# TASK:
Print out the data below in full and exactly, skipping the pictures.

# DATA EXTRACTS:
------------------------------------------------------------------------

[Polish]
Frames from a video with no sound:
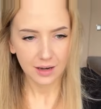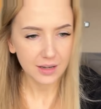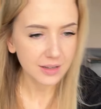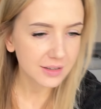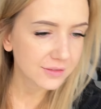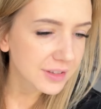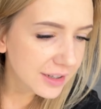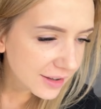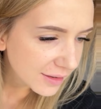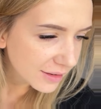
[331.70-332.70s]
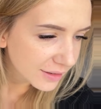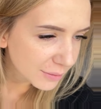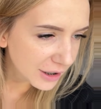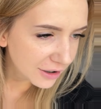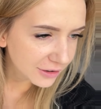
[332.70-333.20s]
Ani nie widać
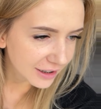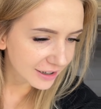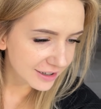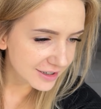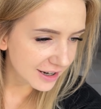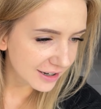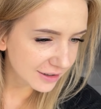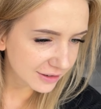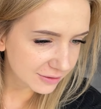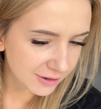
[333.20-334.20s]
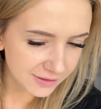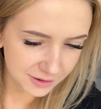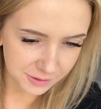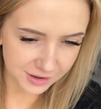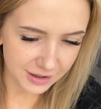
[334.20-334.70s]
mojego talerza,
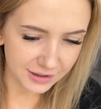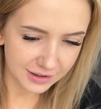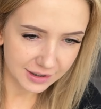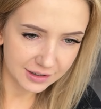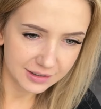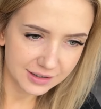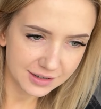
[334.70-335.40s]
głowa ucięta,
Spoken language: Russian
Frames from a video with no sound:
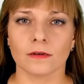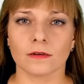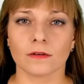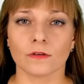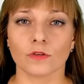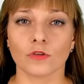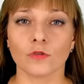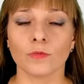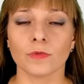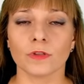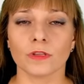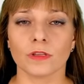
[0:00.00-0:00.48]

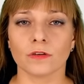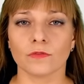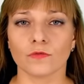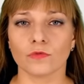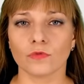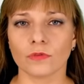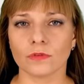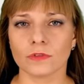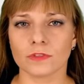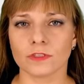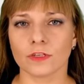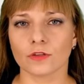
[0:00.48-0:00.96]
Кроме
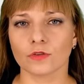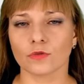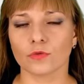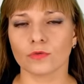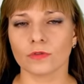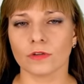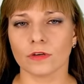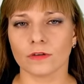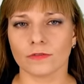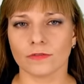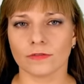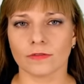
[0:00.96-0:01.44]
того, из
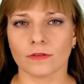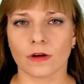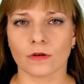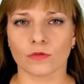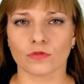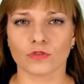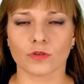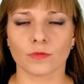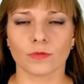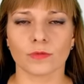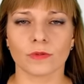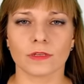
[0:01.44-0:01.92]
отходов, как
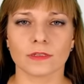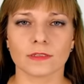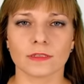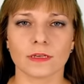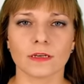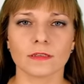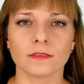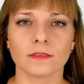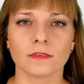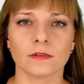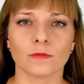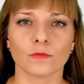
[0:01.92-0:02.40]
уже было
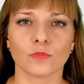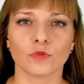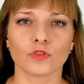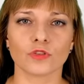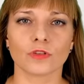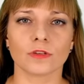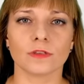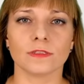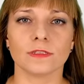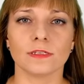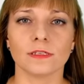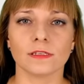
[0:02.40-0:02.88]
сказано,
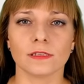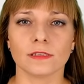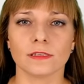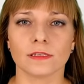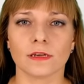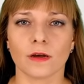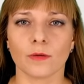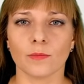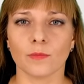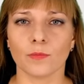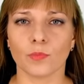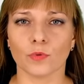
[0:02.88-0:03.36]
можно делать
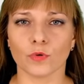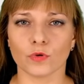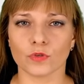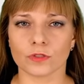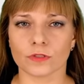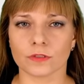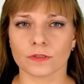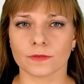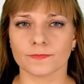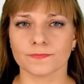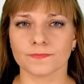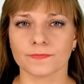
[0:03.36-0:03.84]

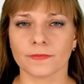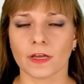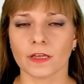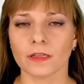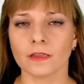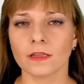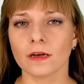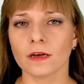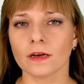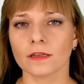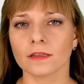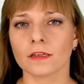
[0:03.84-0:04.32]
компост.
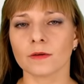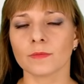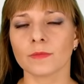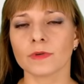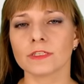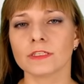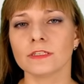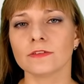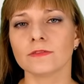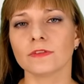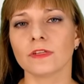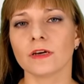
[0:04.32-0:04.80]
Однако
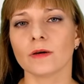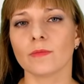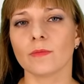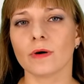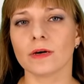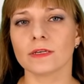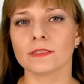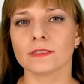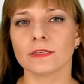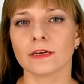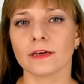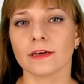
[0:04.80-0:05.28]
нормативная
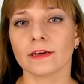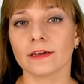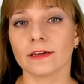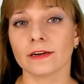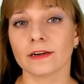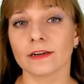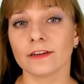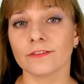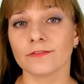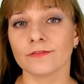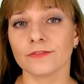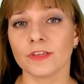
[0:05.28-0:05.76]
база
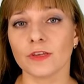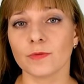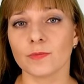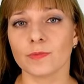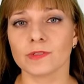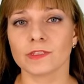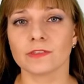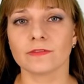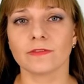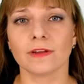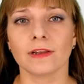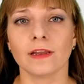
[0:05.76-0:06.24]
РФ не
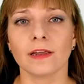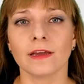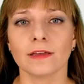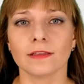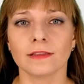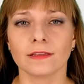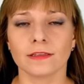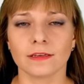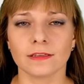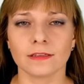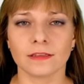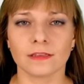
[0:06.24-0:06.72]

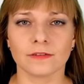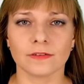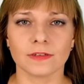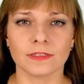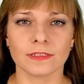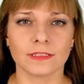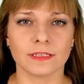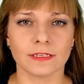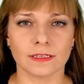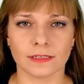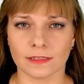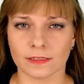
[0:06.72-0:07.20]
позволяет этого
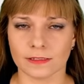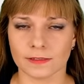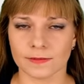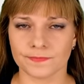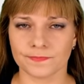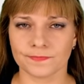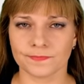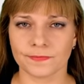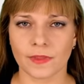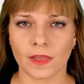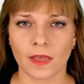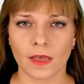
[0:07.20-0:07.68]
делать.
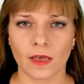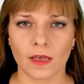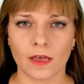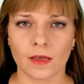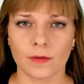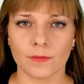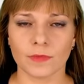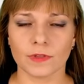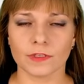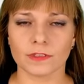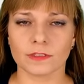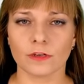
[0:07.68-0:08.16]

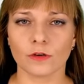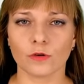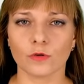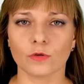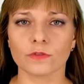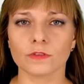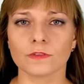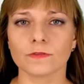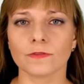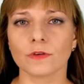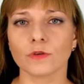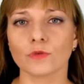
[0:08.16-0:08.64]

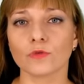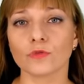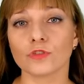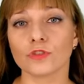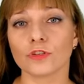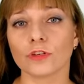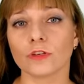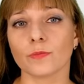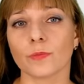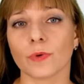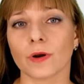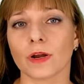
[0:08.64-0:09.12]
Минсельхоз, в свою
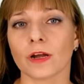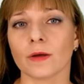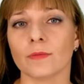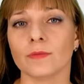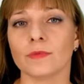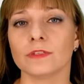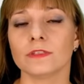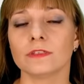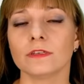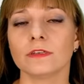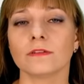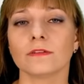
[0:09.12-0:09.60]
очередь,
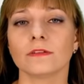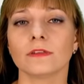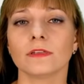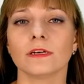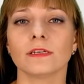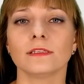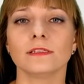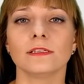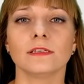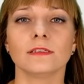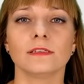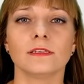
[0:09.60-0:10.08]
прокомментировал
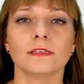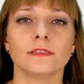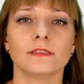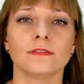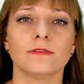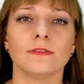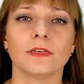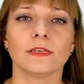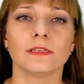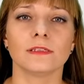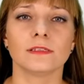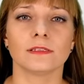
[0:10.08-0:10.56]
газете
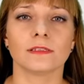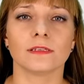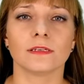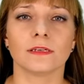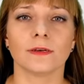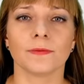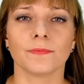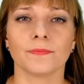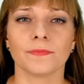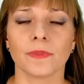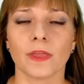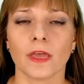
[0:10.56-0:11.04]

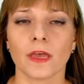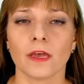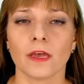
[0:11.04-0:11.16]
«Известия»,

------------------------------------------------------------------------

# ANSWER SECTION:
[Polish]
Frames from a video with no sound:
[331.70-332.70s]
[332.70-333.20s]
Ani nie widać
[333.20-334.20s]
[334.20-334.70s]
mojego talerza,
[334.70-335.40s]
głowa ucięta,
Spoken language: Russian
Frames from a video with no sound:
[0:00.00-0:00.48]

[0:00.48-0:00.96]
Кроме
[0:00.96-0:01.44]
того, из
[0:01.44-0:01.92]
отходов, как
[0:01.92-0:02.40]
уже было
[0:02.40-0:02.88]
сказано,
[0:02.88-0:03.36]
можно делать
[0:03.36-0:03.84]

[0:03.84-0:04.32]
компост.
[0:04.32-0:04.80]
Однако
[0:04.80-0:05.28]
нормативная
[0:05.28-0:05.76]
база
[0:05.76-0:06.24]
РФ не
[0:06.24-0:06.72]

[0:06.72-0:07.20]
позволяет этого
[0:07.20-0:07.68]
делать.
[0:07.68-0:08.16]

[0:08.16-0:08.64]

[0:08.64-0:09.12]
Минсельхоз, в свою
[0:09.12-0:09.60]
очередь,
[0:09.60-0:10.08]
прокомментировал
[0:10.08-0:10.56]
газете
[0:10.56-0:11.04]

[0:11.04-0:11.16]
«Известия»,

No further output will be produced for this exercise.